All of lore.kernel.org
 help / color / mirror / Atom feed
From: "Yordan Karadzhov (VMware)" <y.karadz@gmail.com>
To: linux-trace-devel@vger.kernel.org
Cc: rostedt@goodmis.org, Douglas.Raillard@arm.com,
	Valentin.Schneider@arm.com, nd@arm.com,
	"Yordan Karadzhov (VMware)" <y.karadz@gmail.com>
Subject: [PATCH v2 03/12] trace-cruncher: Refactor NumPy based data wrapper
Date: Tue,  7 Jan 2020 19:03:03 +0200	[thread overview]
Message-ID: <20200107170312.27116-4-y.karadz@gmail.com> (raw)
In-Reply-To: <20200107170312.27116-1-y.karadz@gmail.com>

The data wrapper is the only thing that remains being built with Cython.
It is now a subpackage called "tracecruncher.datawrapper".

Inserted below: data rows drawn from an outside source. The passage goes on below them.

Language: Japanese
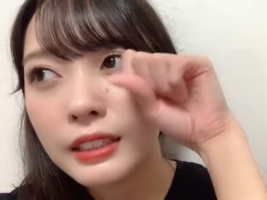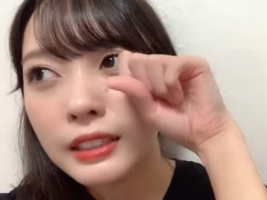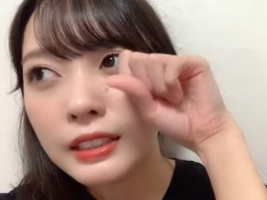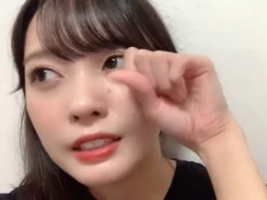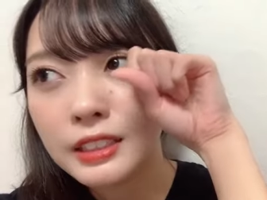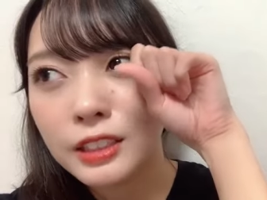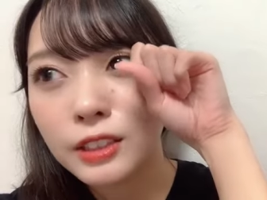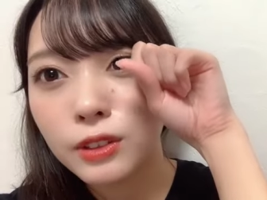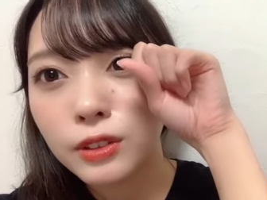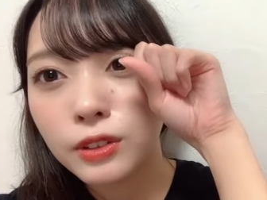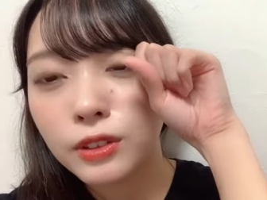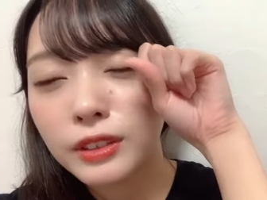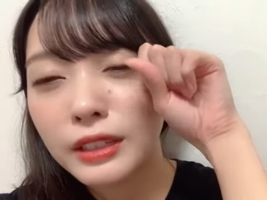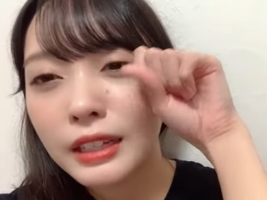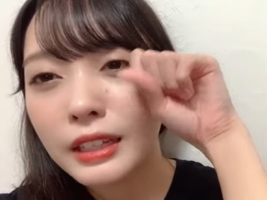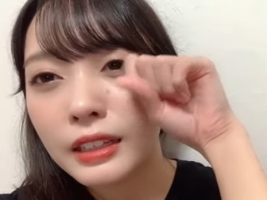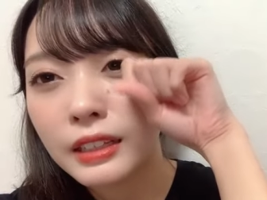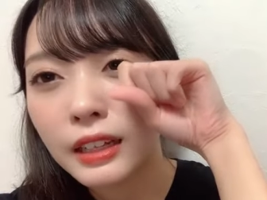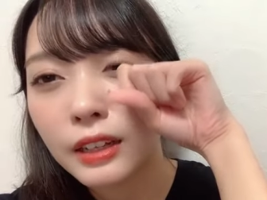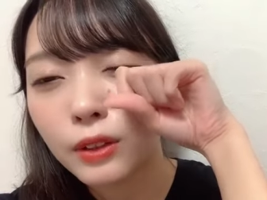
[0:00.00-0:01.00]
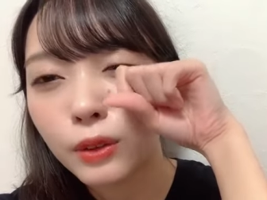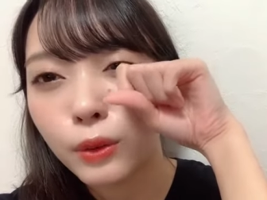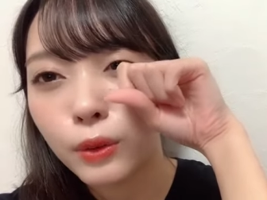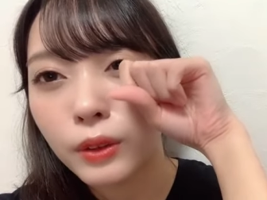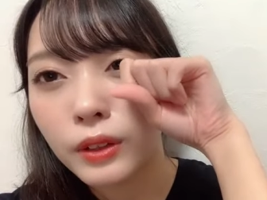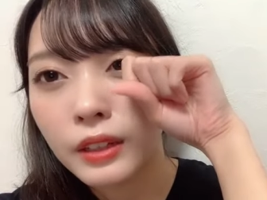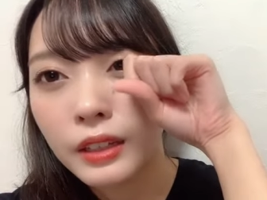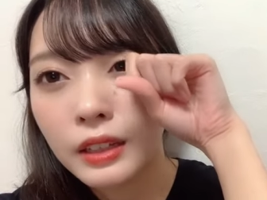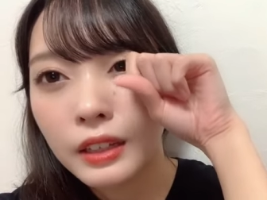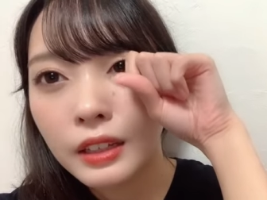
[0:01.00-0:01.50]
白の何あの
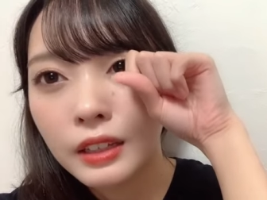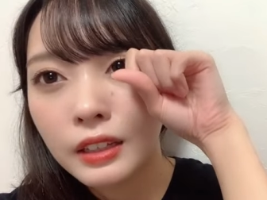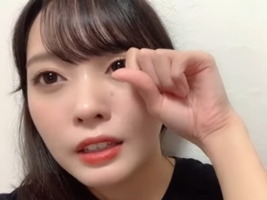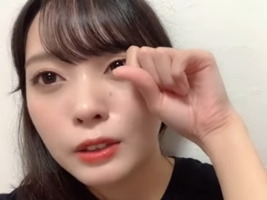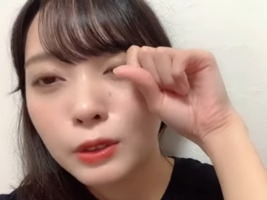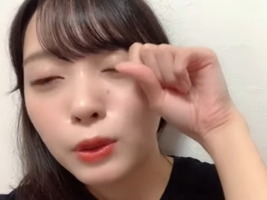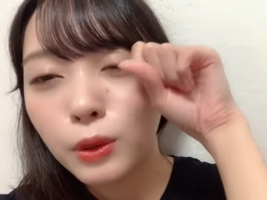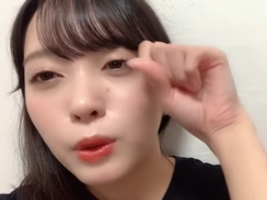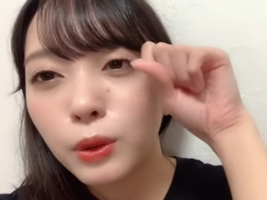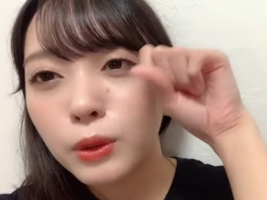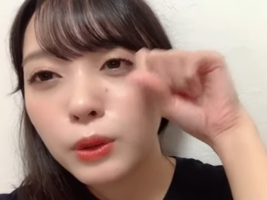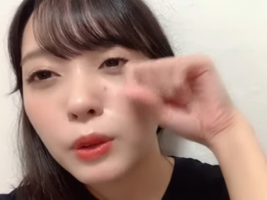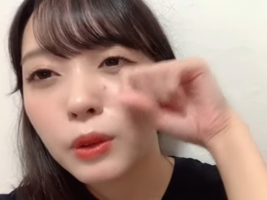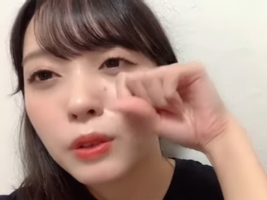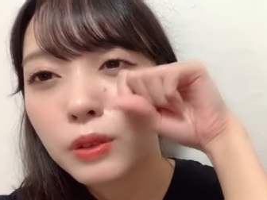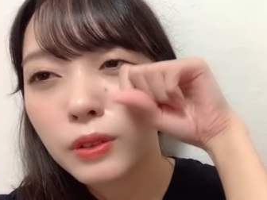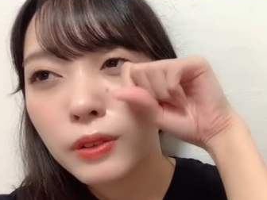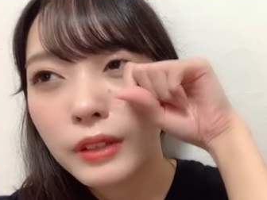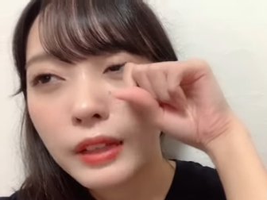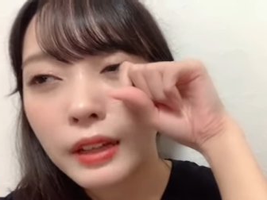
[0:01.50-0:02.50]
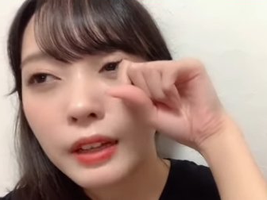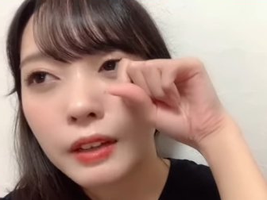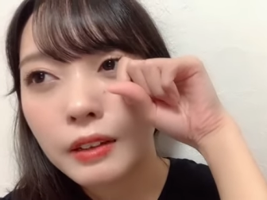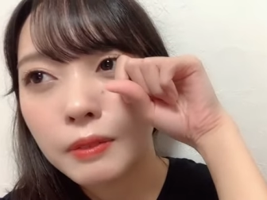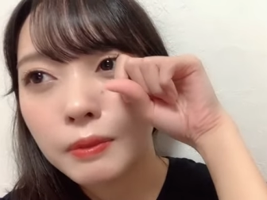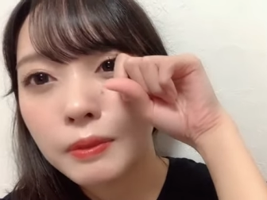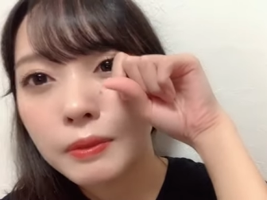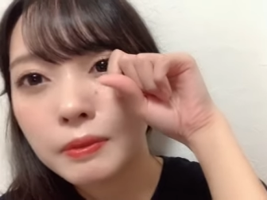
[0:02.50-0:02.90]
フロートとか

Signed-off-by: Yordan Karadzhov (VMware) <y.karadz@gmail.com>
---
 setup.py            |  12 ++-
 src/datawrapper.pyx | 201 ++++++++++++++++++++++++++++++++++++++++++++
 src/trace2matrix.c  |  29 +++++++
 3 files changed, 241 insertions(+), 1 deletion(-)

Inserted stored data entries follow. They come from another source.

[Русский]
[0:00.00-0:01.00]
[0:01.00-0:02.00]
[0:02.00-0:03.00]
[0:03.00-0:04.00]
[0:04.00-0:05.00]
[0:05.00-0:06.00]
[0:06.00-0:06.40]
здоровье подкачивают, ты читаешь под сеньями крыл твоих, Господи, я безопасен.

 create mode 100644 src/datawrapper.pyx
 create mode 100644 src/trace2matrix.c

diff --git a/setup.py b/setup.py
index 62912e2..526e1e7 100644
--- a/setup.py
+++ b/setup.py
@@ -9,12 +9,22 @@ Copyright 2019 VMware Inc, Yordan Karadzhov (VMware) <y.karadz@gmail.com>
 from setuptools import setup, find_packages
 from distutils.core import Extension
 from Cython.Build import cythonize
+import numpy as np
 
 def main():
     kshark_path = '/usr/local/lib/kernelshark'
     traceevent_path = '/usr/local/lib/traceevent/'
     tracecmd_path = '/usr/local/lib/trace-cmd/'
 
+    cythonize('src/datawrapper.pyx')
+    module_data = Extension('tracecruncher.datawrapper',
+                            sources=['src/datawrapper.c'],
+                            include_dirs=[np.get_include()],
+                            library_dirs=[kshark_path, traceevent_path, tracecmd_path],
+                            runtime_library_dirs=[kshark_path, traceevent_path, tracecmd_path],
+                            libraries=['kshark', 'traceevent', 'tracecmd']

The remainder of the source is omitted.